··· Material provided

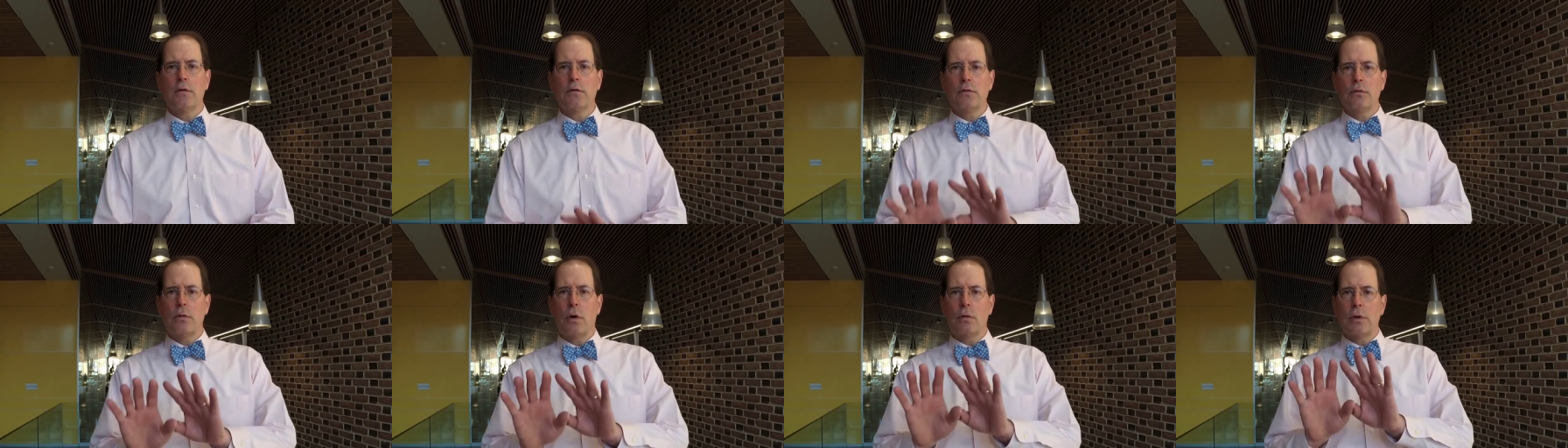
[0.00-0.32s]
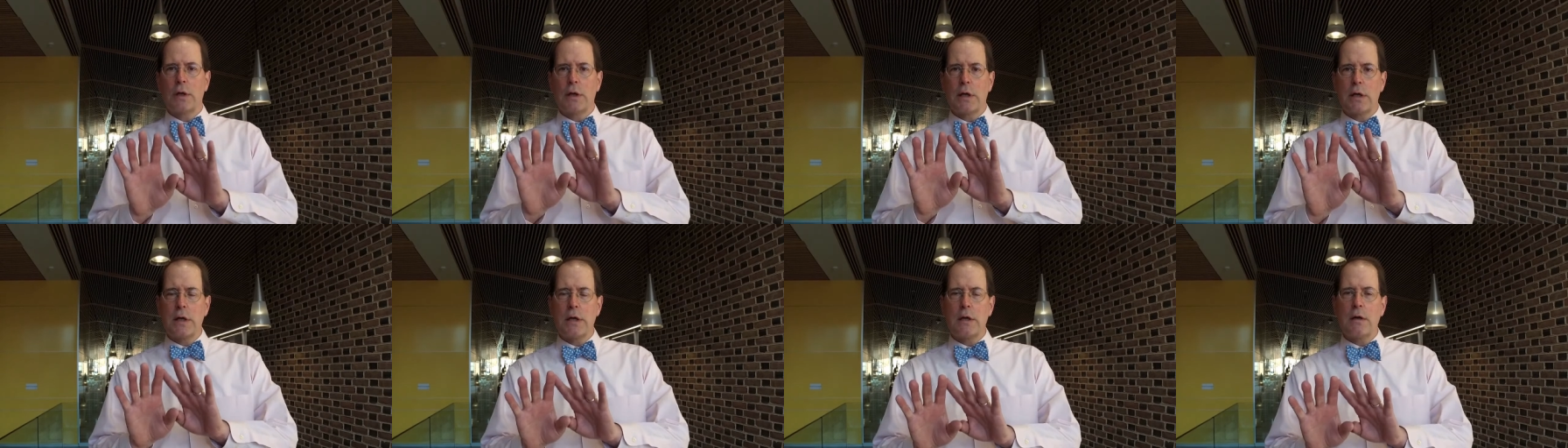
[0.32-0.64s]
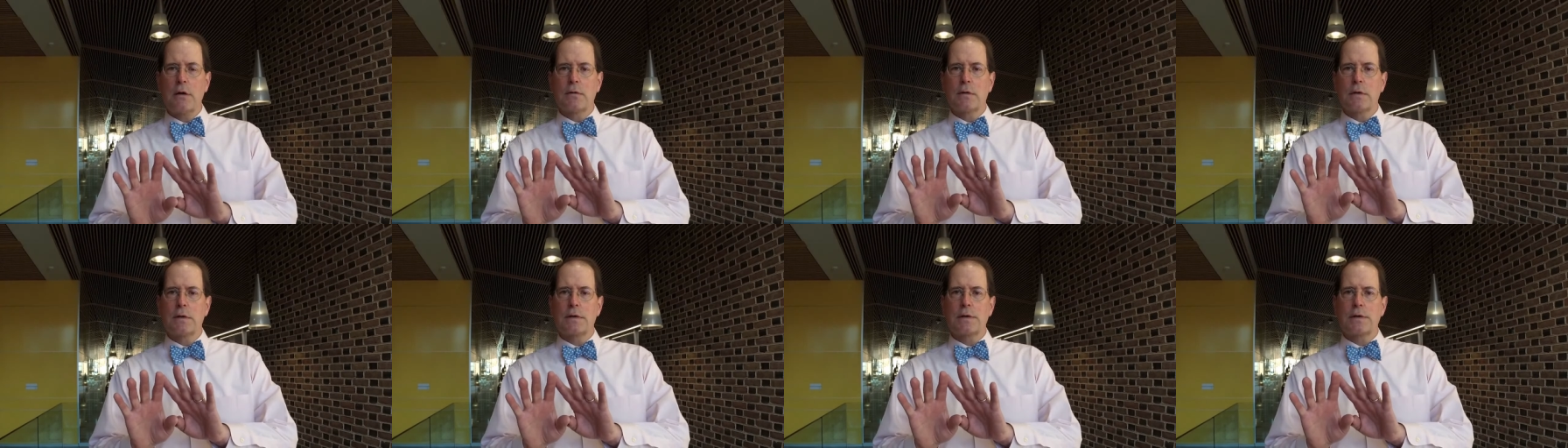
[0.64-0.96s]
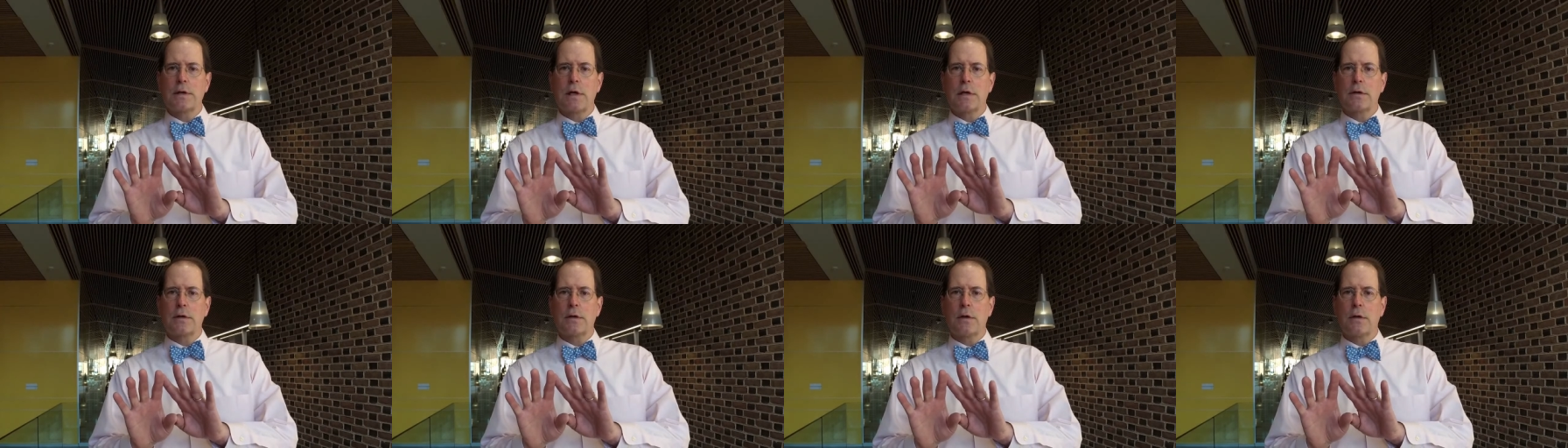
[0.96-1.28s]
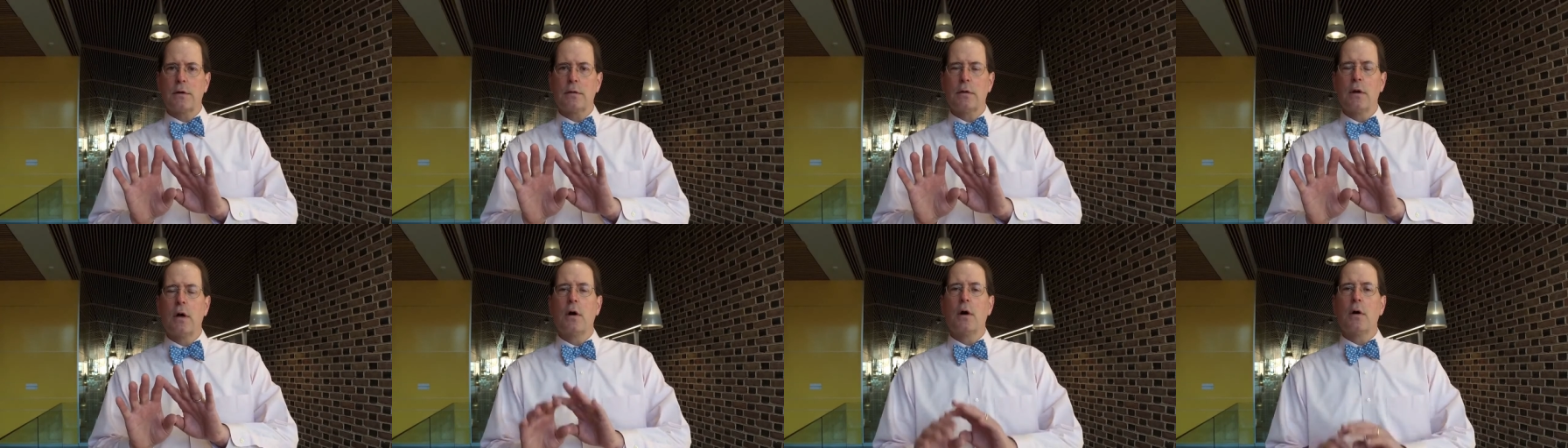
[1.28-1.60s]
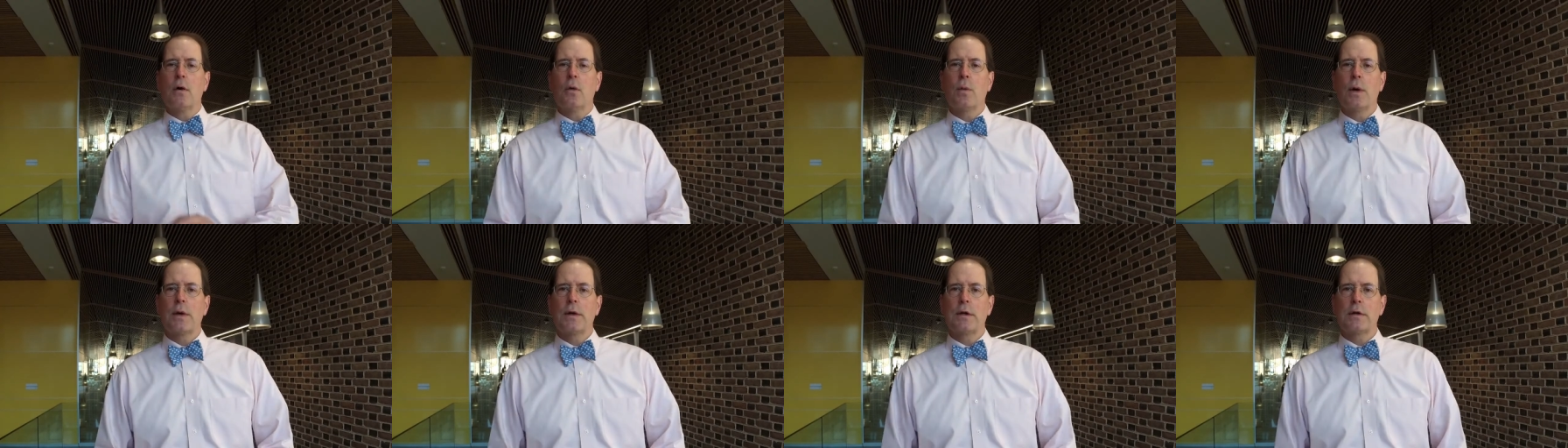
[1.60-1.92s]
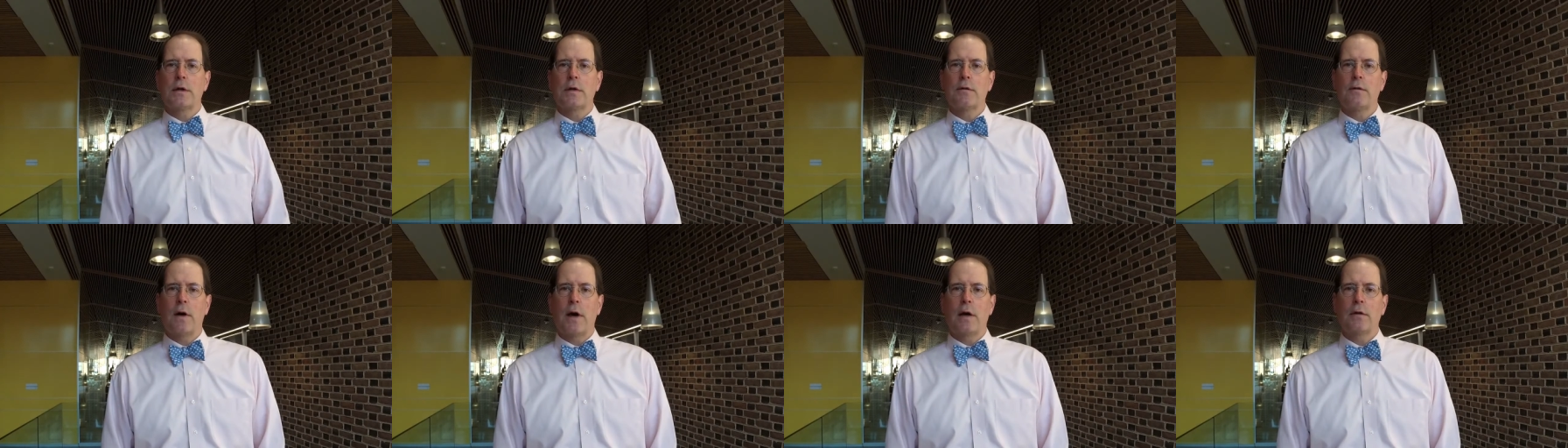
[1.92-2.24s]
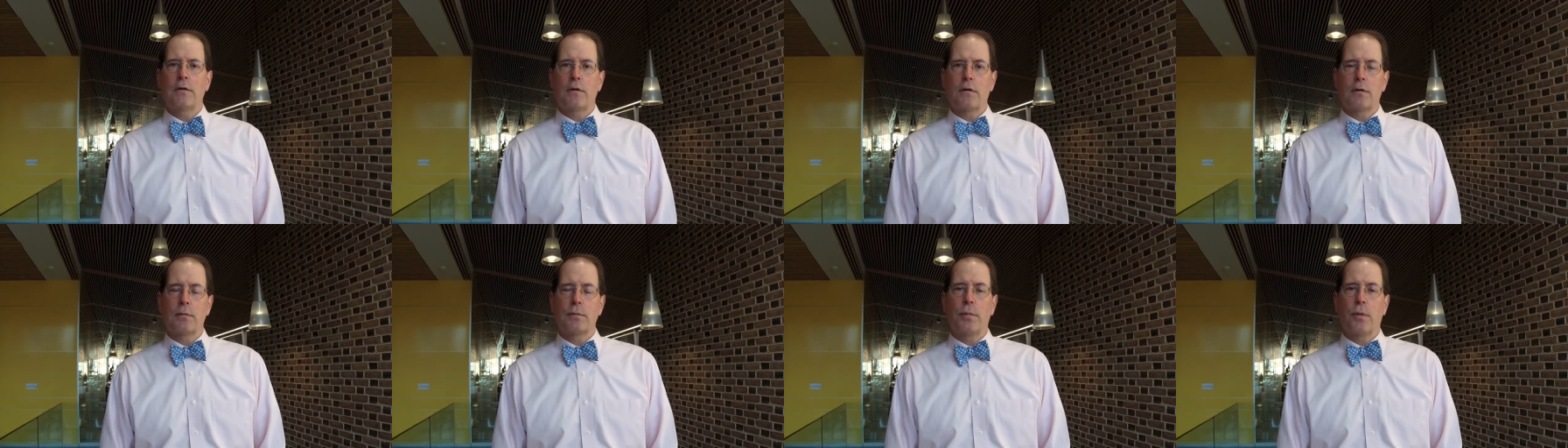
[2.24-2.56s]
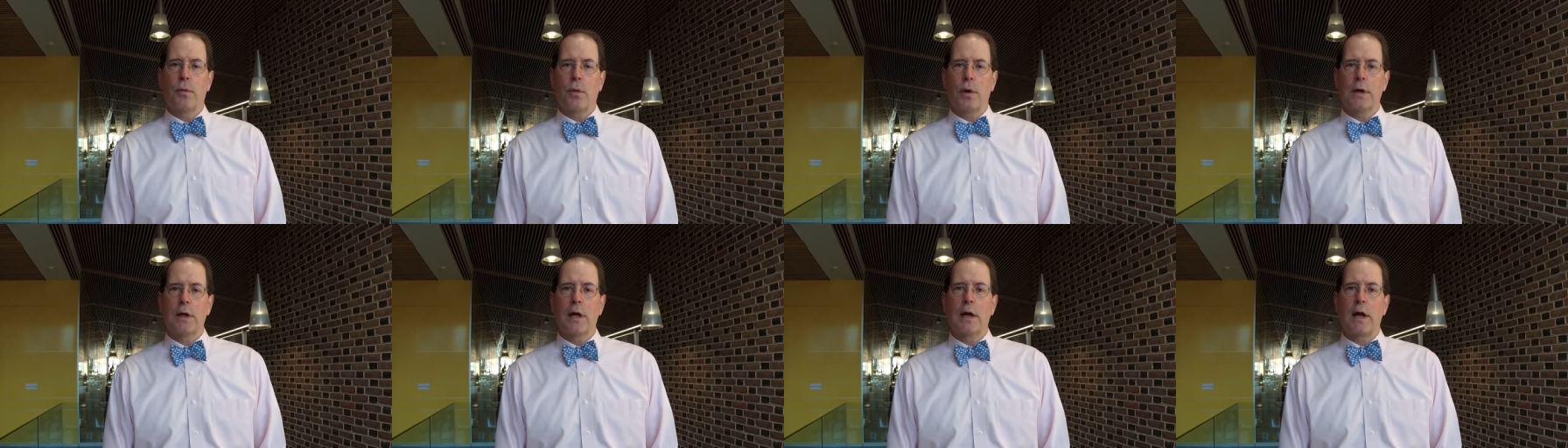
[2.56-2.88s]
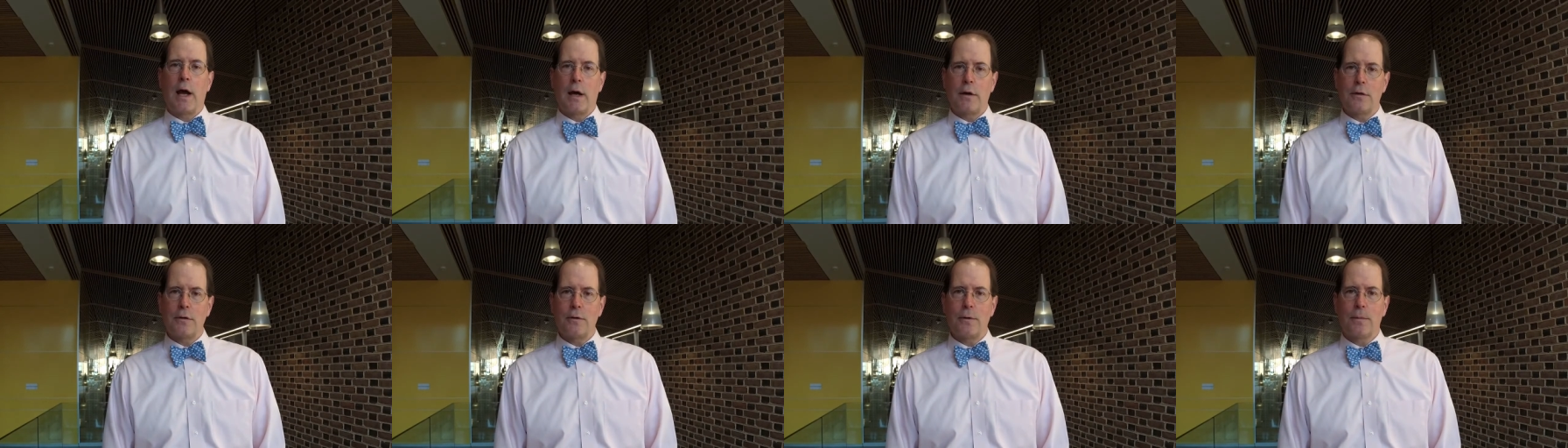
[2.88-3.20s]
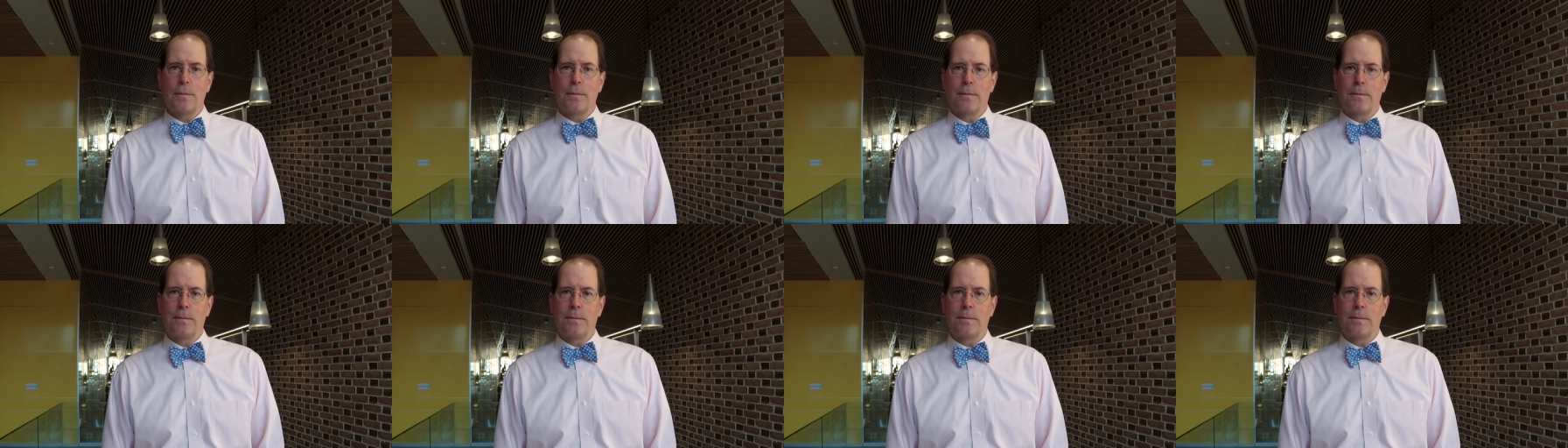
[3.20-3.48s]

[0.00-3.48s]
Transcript: you only hear the signal when the device is pointed at you.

······

## Exercise
Please reproduce every record exactly, leaving the pictures out.

## Exercise solution
[0.00-0.32s]
[0.32-0.64s]
[0.64-0.96s]
[0.96-1.28s]
[1.28-1.60s]
[1.60-1.92s]
[1.92-2.24s]
[2.24-2.56s]
[2.56-2.88s]
[2.88-3.20s]
[3.20-3.48s]

[0.00-3.48s]
Transcript: you only hear the signal when the device is pointed at you.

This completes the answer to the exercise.